General referral criteria

Referrals to specialist outpatient services within South West Hospital and Health service must be in writing and as a minimum contain the following:

Patient’s Demographic Details

∙ Full name (including aliases)
∙ Date of birth
∙ Residential and postal address
∙ Telephone contact number/s – home, mobile and alternative
∙ Medicare number (where eligible)
∙ Name of the parent or caregiver (if appropriate)
∙ Preferred language and interpreter requirements
∙ Identifies as Aboriginal and/or Torres Strait Islander

Refering Practitioner Details

∙ Full name
∙ Full address
∙ Contact details – telephone, fax, email
∙ Provider number
∙ Date of referral
∙ Signature

Relevant clinical information about the condition

∙ Presenting symptoms (evolution and duration)
∙ Physical findings
∙ Details of previous treatment (including systemic and topical medications prescribed) including the course and outcome of the treatment
∙ Body mass index (BMI)
∙ Details of any associated medical conditions which may affect the condition or its treatment (e.g. diabetes), noting these must be stable and controlled prior to referral
∙ Current medications and dosages
∙ Drug allergies
∙ Alcohol, tobacco and other drugs use

Reason for request

∙ To establish a diagnosis
∙ For treatment or intervention
∙ For advice and management
∙ For specialist to take over management
∙ Reassurance for GP/second opinion
∙ For a specified test/investigation the GP can’t order, or the patient can’t afford or access
∙ Reassurance for the patient/family
∙ For other reason (e.g. rapidly accelerating disease progression)
∙ Clinical judgement indicates a referral for specialist review is necessary

Clinical modifiers

Impact on employment
Impact on education
Impact on home
Impact on activities of daily living
Impact on ability to care for others
Impact on personal frailty or safety
Identifies as Aboriginal and/or Torres Strait Islander

Other relevant information

∙ Willingness to have surgery (where surgery is a likely intervention)
∙ Choice to be treated as a public or private patient
∙ Compensable status (e.g. DVA, Work Cover, Motor Vehicle Insurance, etc.)

Additional requirements

Individual specialties may require additional information to assist with assessment, diagnosis and treatment. Please ensure you check the information contained under the relevant specialty in the service list.

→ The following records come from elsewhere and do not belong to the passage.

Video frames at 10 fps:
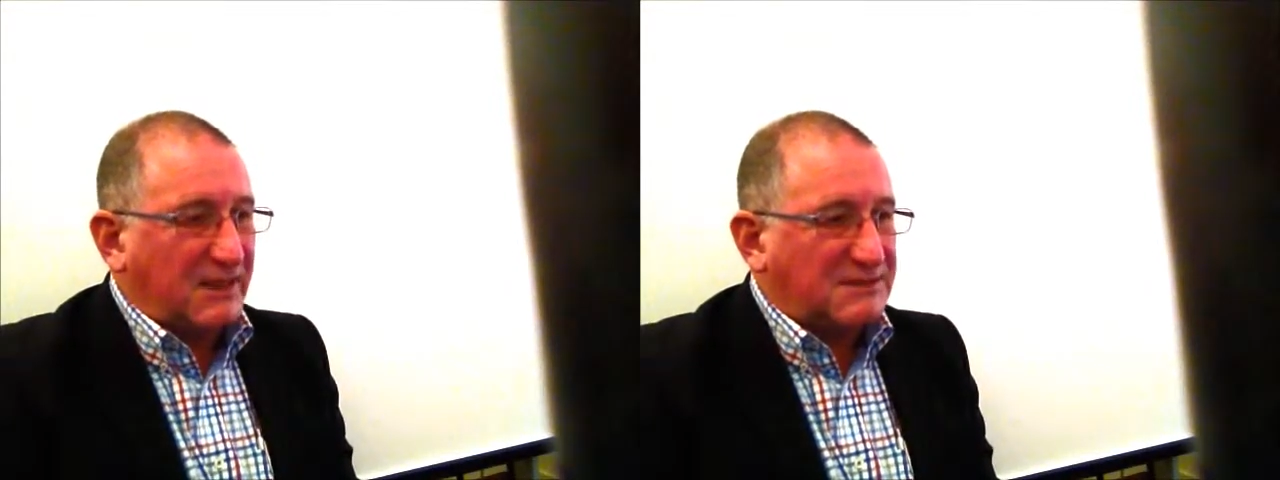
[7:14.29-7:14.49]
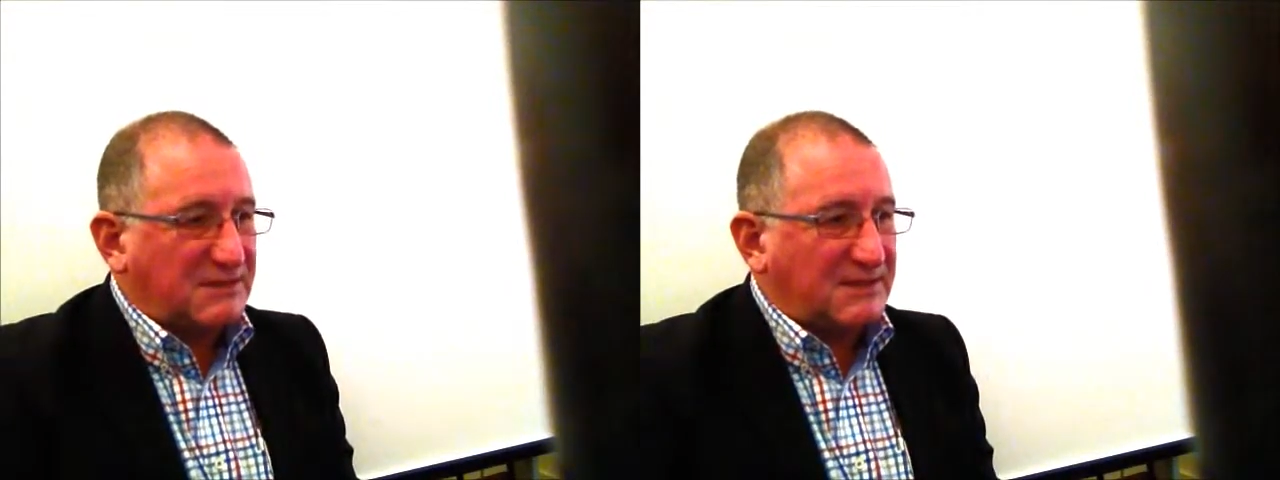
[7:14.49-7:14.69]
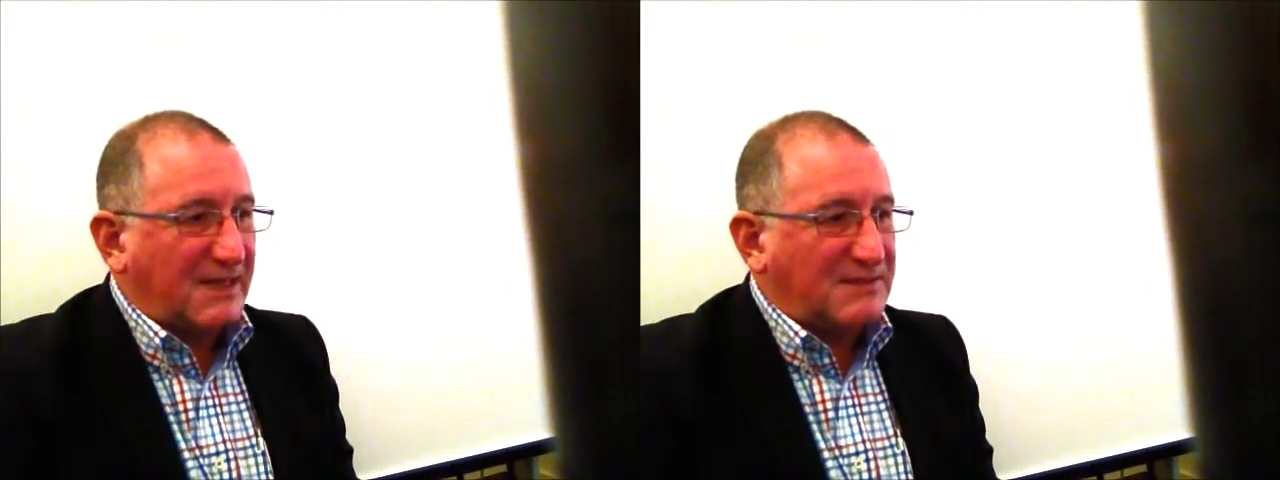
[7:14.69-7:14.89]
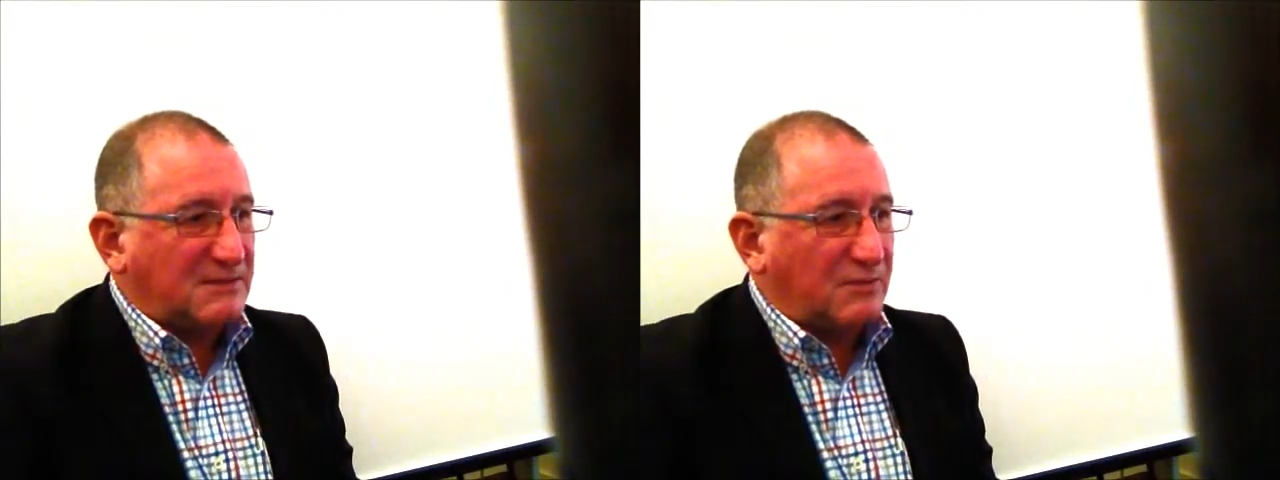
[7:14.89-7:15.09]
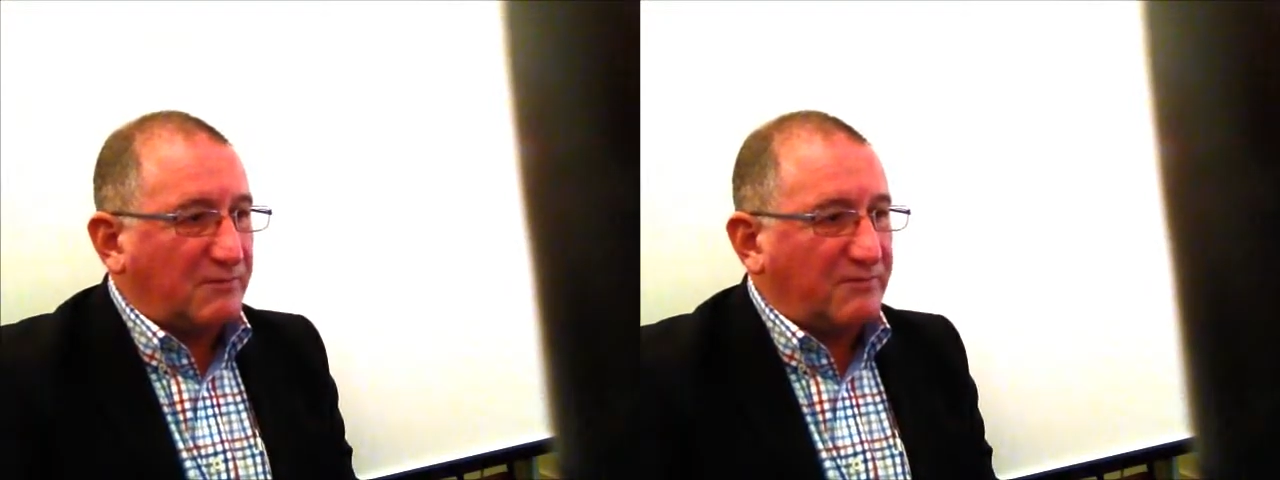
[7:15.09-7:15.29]
actually does
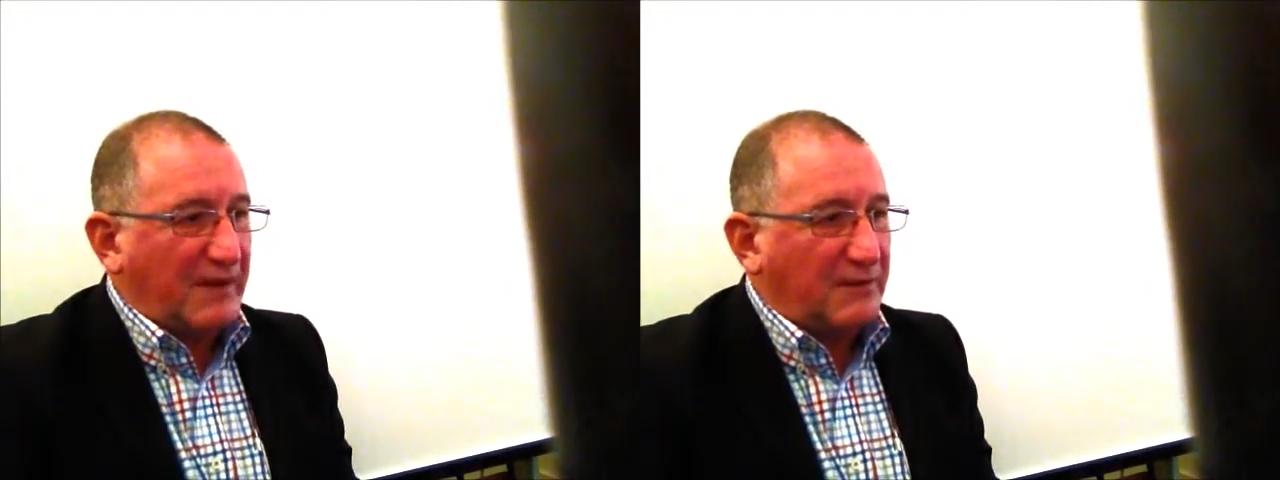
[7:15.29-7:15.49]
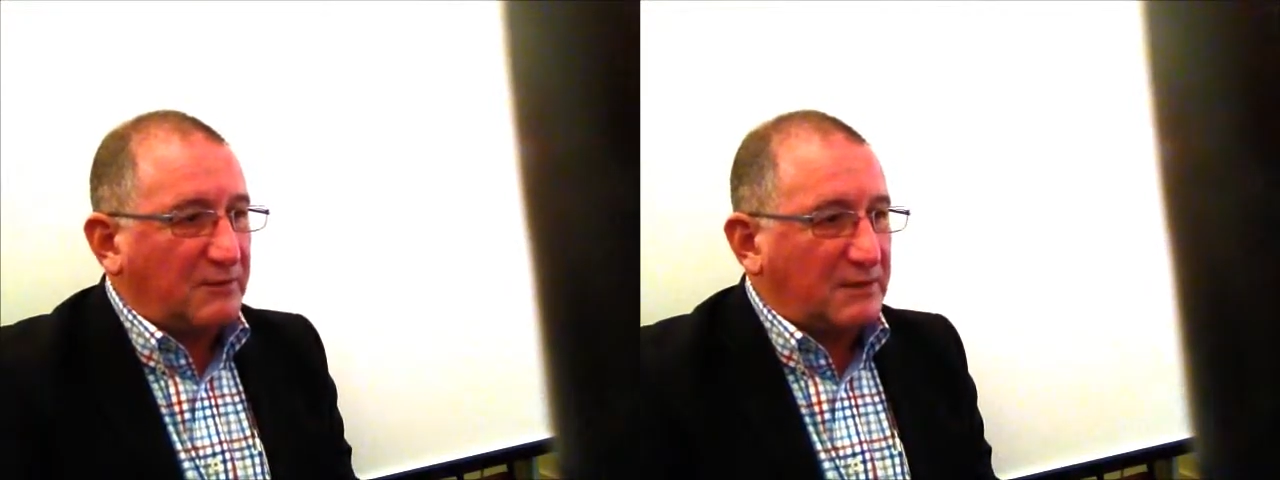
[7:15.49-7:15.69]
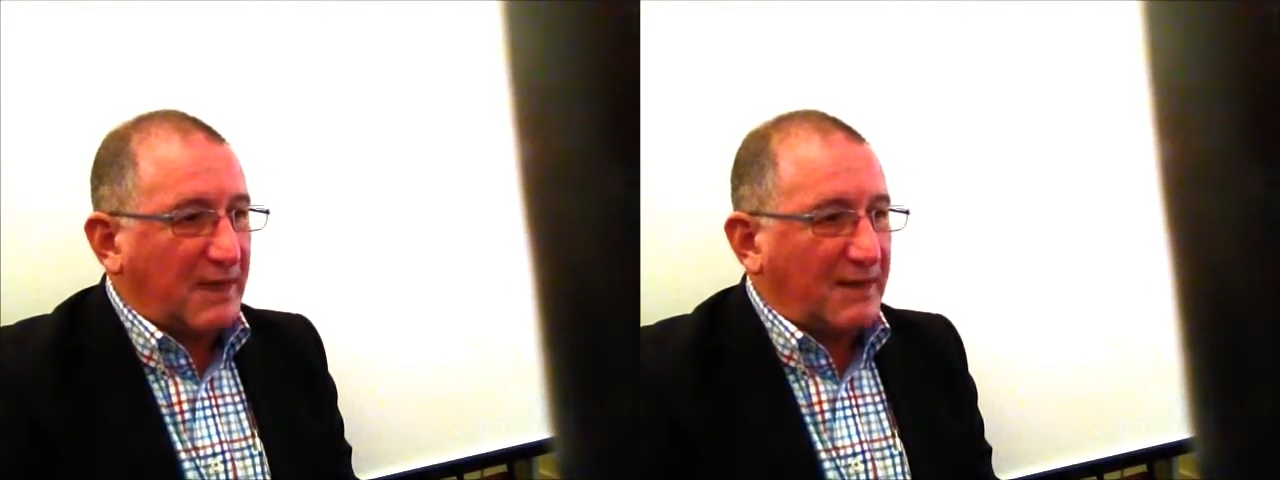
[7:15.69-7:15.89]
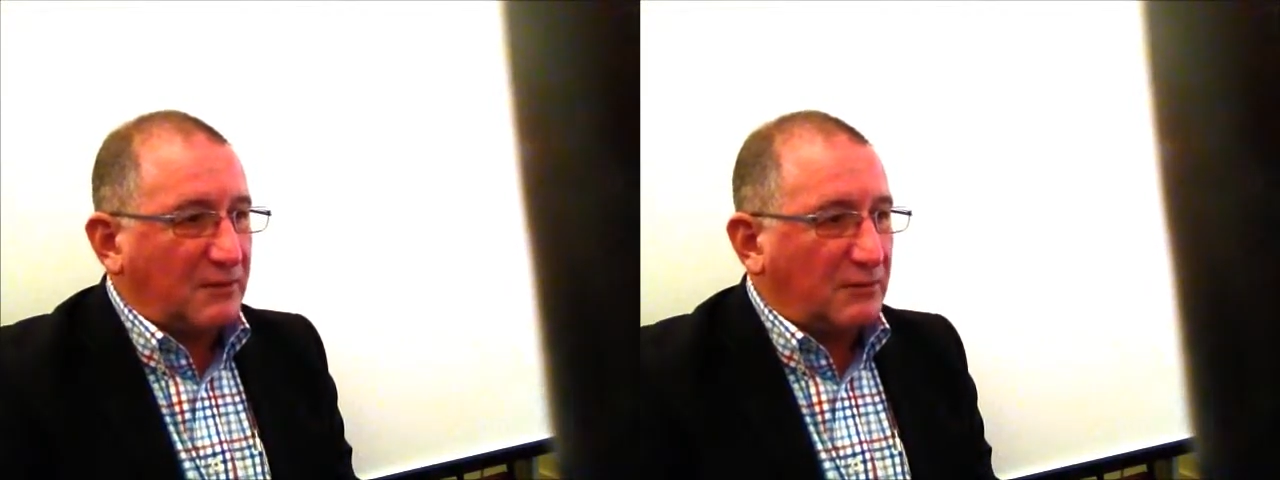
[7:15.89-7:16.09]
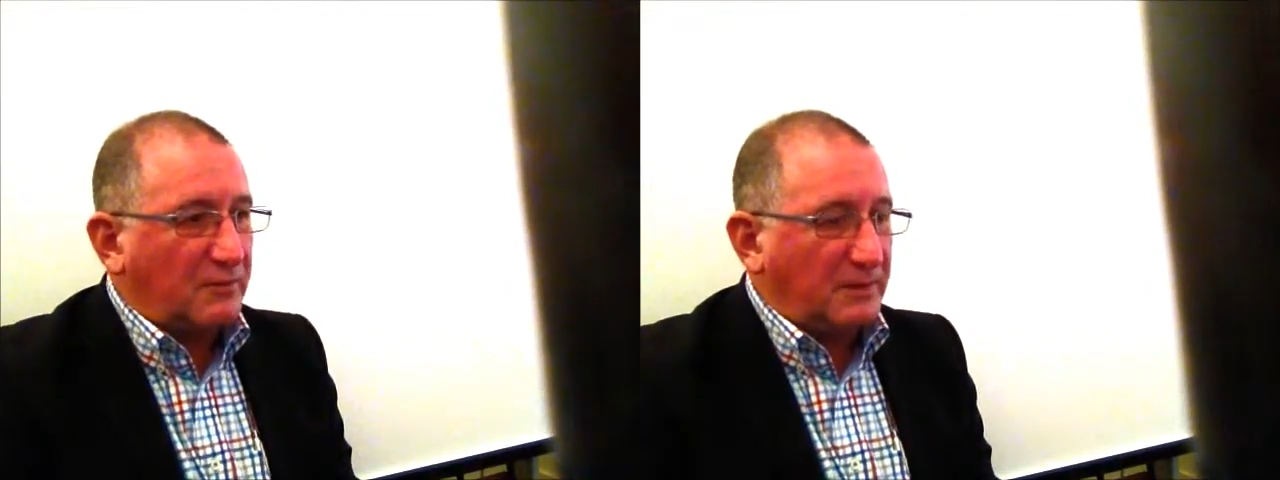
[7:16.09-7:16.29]
and what value it can
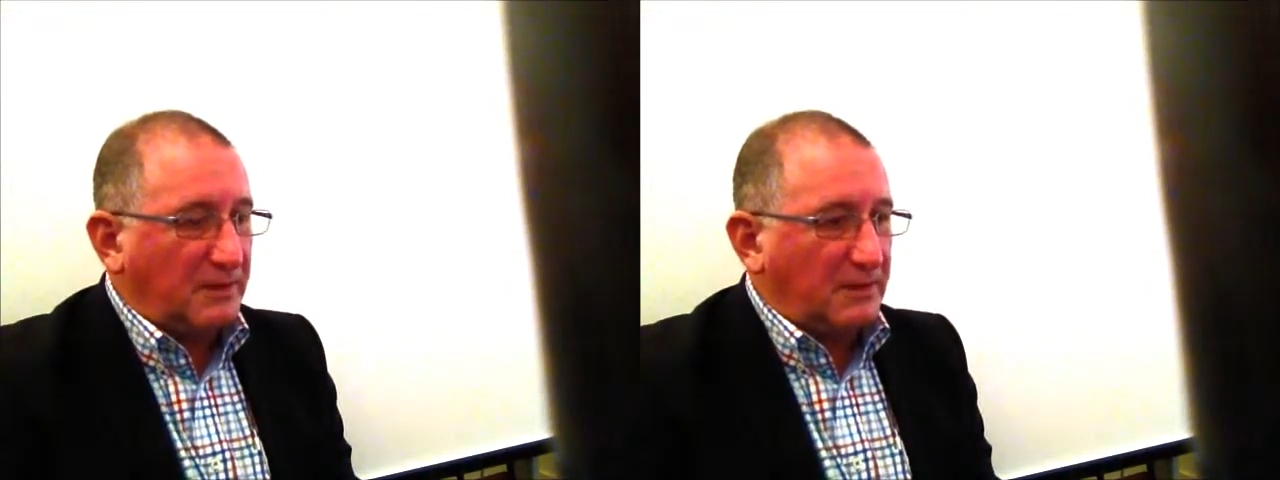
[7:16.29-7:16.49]
help,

Including all of the above information will assist in a thorough assessment of the referral to ensure appropriate appointment scheduling.

If the referral does not contain sufficient information to accurately categorise the level of clinical urgency, it cannot be accepted and will be returned for further detail.

Sending your referral

Referrals can be sent via:
∙ fax
∙ posted letter or
∙ EReferral Template

All referrals must be signed by the referring practitioner. For the purpose of the electronic referrals a Public Key Infrastructure (PKI) constitutes as a signature.